• [Work required]:
Your answer must be a word-for-word copy of the listing below, minus its pictures.

Material for this exercise Start Marker

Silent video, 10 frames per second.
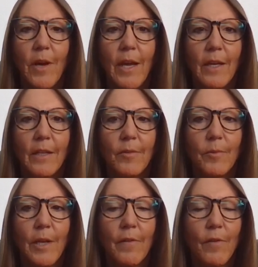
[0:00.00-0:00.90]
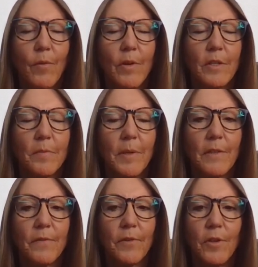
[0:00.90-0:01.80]
head, whatever works
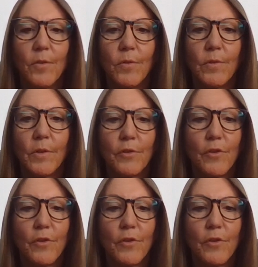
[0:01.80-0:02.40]
best for you.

Material for this exercise End Marker

• [Written response]:
Silent video, 10 frames per second.
[0:00.00-0:00.90]
[0:00.90-0:01.80]
head, whatever works
[0:01.80-0:02.40]
best for you.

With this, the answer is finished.